Kalau saja UU KPK sudah direvisi, dan di dalamnya ada dewan pengawas dengan kewenangan seperti itu, hampir bisa dipastikan bahwa ketiga anggota mafia di atas lolos tanpa jejak. Sebelum ditangkap, semua gerak gerik KPK sangat mungkin sudah mereka ketahui. Kok bisa? Dengan ketentuan izin penyadapan, prosedur wajib yang ditempuh sampai dilakukannya penyadapan bukan main panjangnya. Paling tidak ada 12 tahap, yaitu:
- Setelah KPK memiliki bukti permulaan, ia membuat surat permohonan izin,
- Surat izin disampaikan kepada dewan pengawas,
- Dewan pengawas menerima surat,
- Dewan pengawas mengundang angota dewan pengawas rapat,
- Rapat dewan pengawas membahas surat dari KPK,
- Dewan pengawas mengambil keputusan menyetujui atau tidak menyetujui.
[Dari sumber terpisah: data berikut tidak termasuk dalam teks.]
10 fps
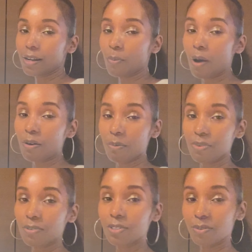welcome
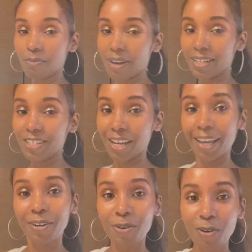you to my
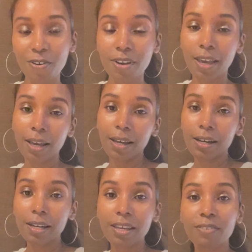channel.
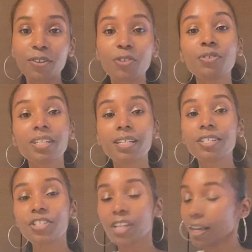If you're new to this
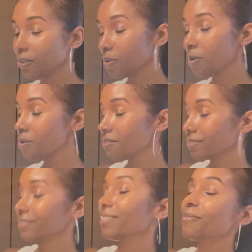channel,
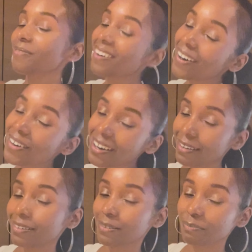
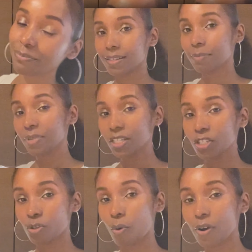welcome, and be
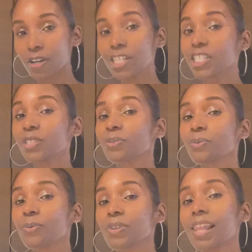sure to
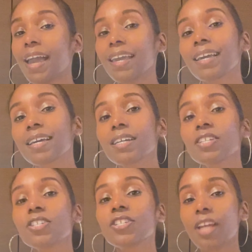like,
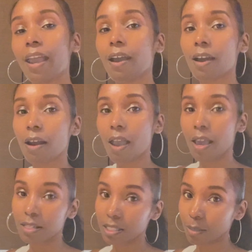share,
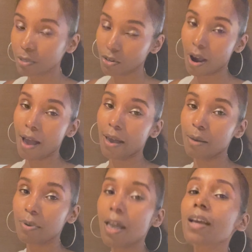and subscribe
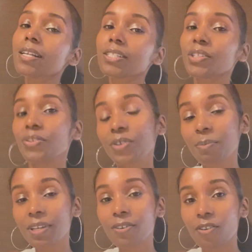so you can
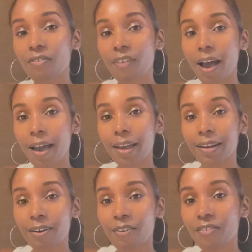be
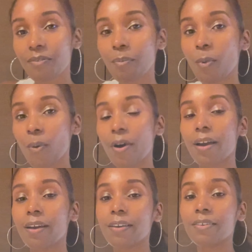notified of more
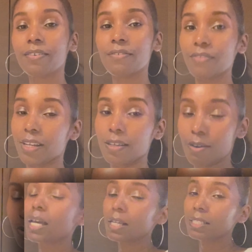
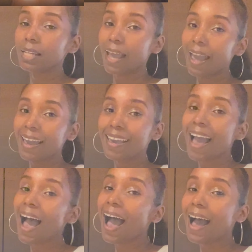videos. And today
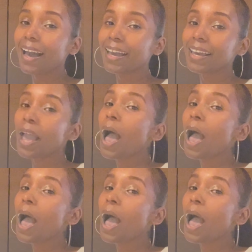I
- Dalam hal permohonan KPK disetujui, dewan pengawas membuat surat persetujuan,
- Surat persetujuan disampaikan kepada KPK,
- KPK menerima surat, kemudian melakukan koordinasi internal,
- KPK Menyusun strategi penyadapan,
- KPK Menentukan petugas penyadap dan langsung melaksanakan tugasnya,
- Dalam kurun waktu tertentu, KPK mengalisis hasil sadapan pembicaraan orang yang disasar, dan kalau mereka yakin baru bergerak melakukan penangkapan.
Semua tahapan itu pasti butuh waktu. Sehari? Pasti mustahil. Mungkin berhari-hari atau bermingu-minggu. Soalnya, kasus yang dihadapi KPK bukan hanya satu dan pekerjaan dewan pengawas bukan hanya mengurus permohonan izin.
Memang bisa saja semua komunikasi dilakukan dengan menggunakan jasa telekomunikasi dengan perangkat telepon seluler atau smart phone sehingga waktunya lebih pendek. Tapi komunikasi itu juga rawan disadap lewat operator penyedia layanan. Apalagi karena dalam lembaga formal, semua urusan harus dengan surat formal. Jadi, butuh waktu juga. Belum lagi adanya peluang kebocoran yang bisa disebabkan oleh faktor kelalaian, atau disengaja oleh orang yang juga berotak mafia. Logikanya, makin banyak orang yang terlibat dalam urusan penyadapan, makin besar pula peluang bocor dan dibocorkan.
Persoalannya, adakah yang bisa menjamin bahwa anggota dewan pengawas kelak hanya tahu dan hanya mau berjalan lurus tanpa “tolah-toleh”? Di atas kertas mungkin: ya! Tapi, di dunia nyata who knows?
Kendati Menkopohukam, Luhut Binsar Panjaitan, menyatakan bahwa orang yang ditunjuk menjadi anggota pengawas kelak diambil dari kalangan senior yang negarawan, tetap saja bukan jaminan. Mereka toh masih manusia juga. Bukan malaikat atau robot. Karena manusia, mereka bisa digoda atau membiarkan diri digoda oleh hal-hal duniawi sehingga bisa menjadi pembocor rencana KPK.
Itulah yang diwanti-wanti oleh Mahfud MD, mantan Ketua Mahkamah Konstitusi. Bagi beliau, penyadapan yang dilakukan KPK, yang harus seizin dewan pengawas, rentan menimbulkan penyelewengan dan membuat proses lebih birokratis.